O şartların sadece reklam tarafı olduğunu çok geçmeden anladım ama nihayetinde yıllardır sadece bu meslekten geçimimi sağlayıp ekonomik olarak bir çoğuna hatta devlet memurlarına göre çok daha kötü ekonomik şartlarda hayatımı idame ettirmeye çalışıyorum ve benimle beraber bu meslekte olan bir çok arkadaşım da ekonomik şartlarından değil ya yapacak başka işleri olmadığından ya da sadece bu işi sevdikleri için gece gündüz demeden koşmaya koşturmaya devam ediyorlar.
Bu işi yapan ama gerçek anlamda yapan hangi basın gurubunda olursa olsun tüm mesai arkadaşlarımın 24 Temmuz basın bayramını kutlarım.
Çünkü 24 Temmuz ile ilgili kısım onları ilgilendiriyor. Haber toplayan,yazan,yazdığından sorumlu olan ve emek veren onlar.
Onlar dediğim yukarıdaki başlık kısmındaki Gazeteci arkadaşlar.
***
Başlığımızın birde ‘LER’ kısmı var.
Gazetecilik burada büyük bir erozyona uğruyor.

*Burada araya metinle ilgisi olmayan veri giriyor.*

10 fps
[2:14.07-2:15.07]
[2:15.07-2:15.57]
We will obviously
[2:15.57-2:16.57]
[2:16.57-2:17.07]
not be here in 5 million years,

Kimse bunu saygısızlık olarak adlandırmasın, yıllardır şehrimizde binlerce kişi bende gazeteciyim diyerek sahaya çıktı. Bunun devamlılığını gösterebilen kişi sayısı belli ve bu şehirdeki camiayı takip eden herkes bu kişileri tanır ve bilir.

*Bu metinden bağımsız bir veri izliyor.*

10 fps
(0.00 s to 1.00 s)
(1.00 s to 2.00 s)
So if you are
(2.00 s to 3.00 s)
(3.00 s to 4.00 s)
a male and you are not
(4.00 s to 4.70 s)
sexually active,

Ancak son yıllarda özellikle;
Kahve kültürü olmayan, sosyal bir çevreye sahip olmayan, aile yakınları içerisinde veya çevresinde ayrıcalık isteyen bir çok kişi DUAYEN GAZETECİ olarak sahalara giriş yaptı.

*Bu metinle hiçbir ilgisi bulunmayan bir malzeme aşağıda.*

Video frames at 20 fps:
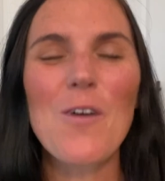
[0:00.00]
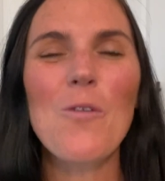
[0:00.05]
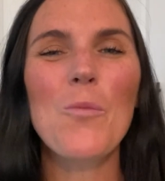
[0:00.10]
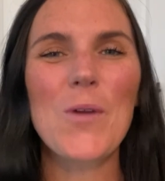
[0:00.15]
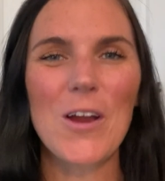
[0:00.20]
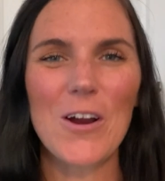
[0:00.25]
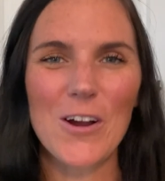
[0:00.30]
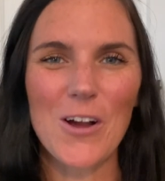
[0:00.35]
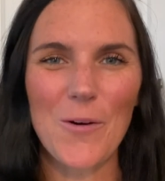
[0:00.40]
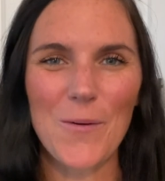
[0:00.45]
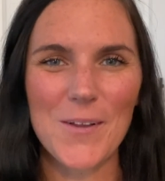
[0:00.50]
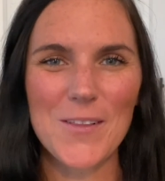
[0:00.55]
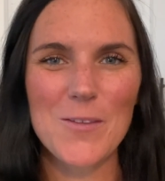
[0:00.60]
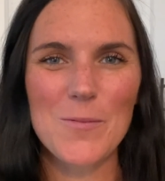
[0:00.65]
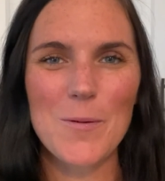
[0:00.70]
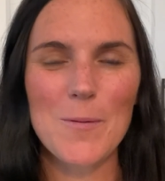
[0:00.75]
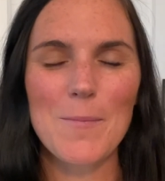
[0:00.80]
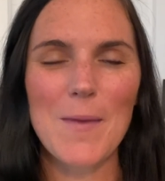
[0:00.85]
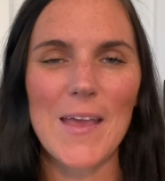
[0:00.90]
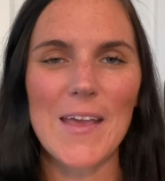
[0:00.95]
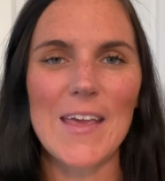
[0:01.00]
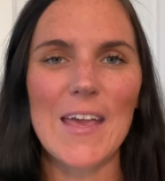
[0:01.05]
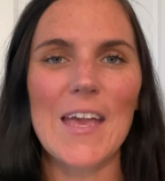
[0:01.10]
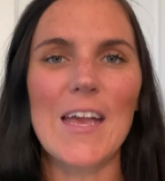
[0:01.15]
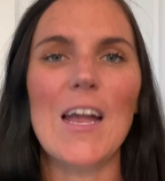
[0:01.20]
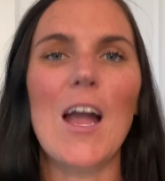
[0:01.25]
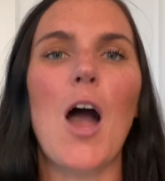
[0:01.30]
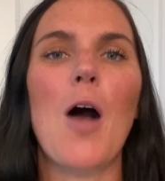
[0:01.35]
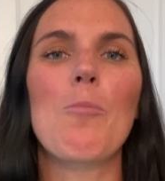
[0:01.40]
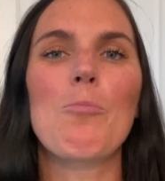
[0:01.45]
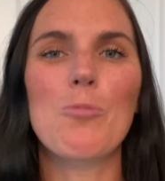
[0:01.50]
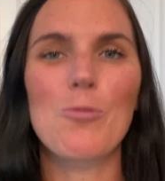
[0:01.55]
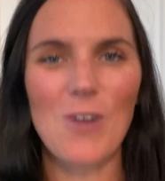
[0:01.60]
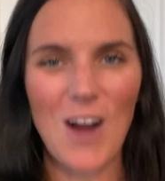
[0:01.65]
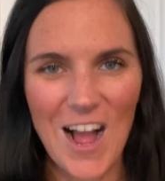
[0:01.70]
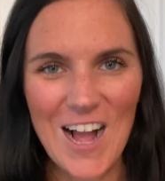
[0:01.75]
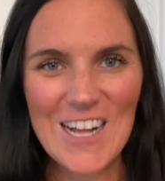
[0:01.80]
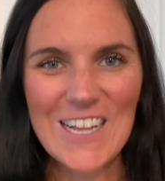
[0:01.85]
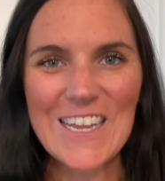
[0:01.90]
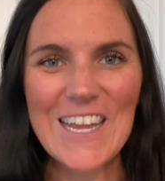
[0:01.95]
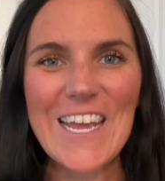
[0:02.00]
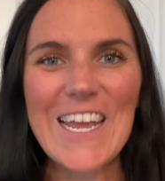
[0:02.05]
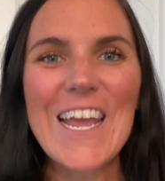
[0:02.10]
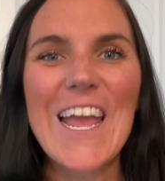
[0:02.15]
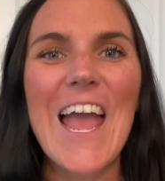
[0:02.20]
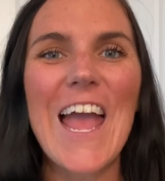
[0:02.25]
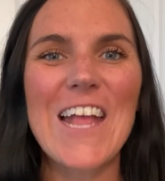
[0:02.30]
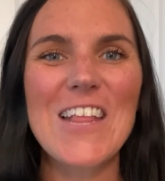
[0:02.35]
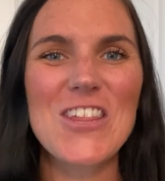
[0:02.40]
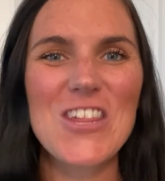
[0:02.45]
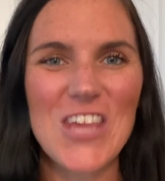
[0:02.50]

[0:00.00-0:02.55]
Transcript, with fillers: we are going to be making broccoli and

Bu kişileri dinleyenler yani bizden başka kişiler “helal olsun adamlara ne güzel bu işi yapmışlar” deyince bu sayı daha da arttı ve gün geçtikçe artmaya devam ediyor.
Ben bu mesleğe girdiğimden bu güne kadar geçimini sadece bu işten sağlayan ve bunun dışında Devlet memurluğu ve kamu işçiliği statüsünden emekli olduktan sonra ben bu işin duayeniyim diye toplantılarda boy gösteren kişileri ‘LER’ kısmına koyuyorum.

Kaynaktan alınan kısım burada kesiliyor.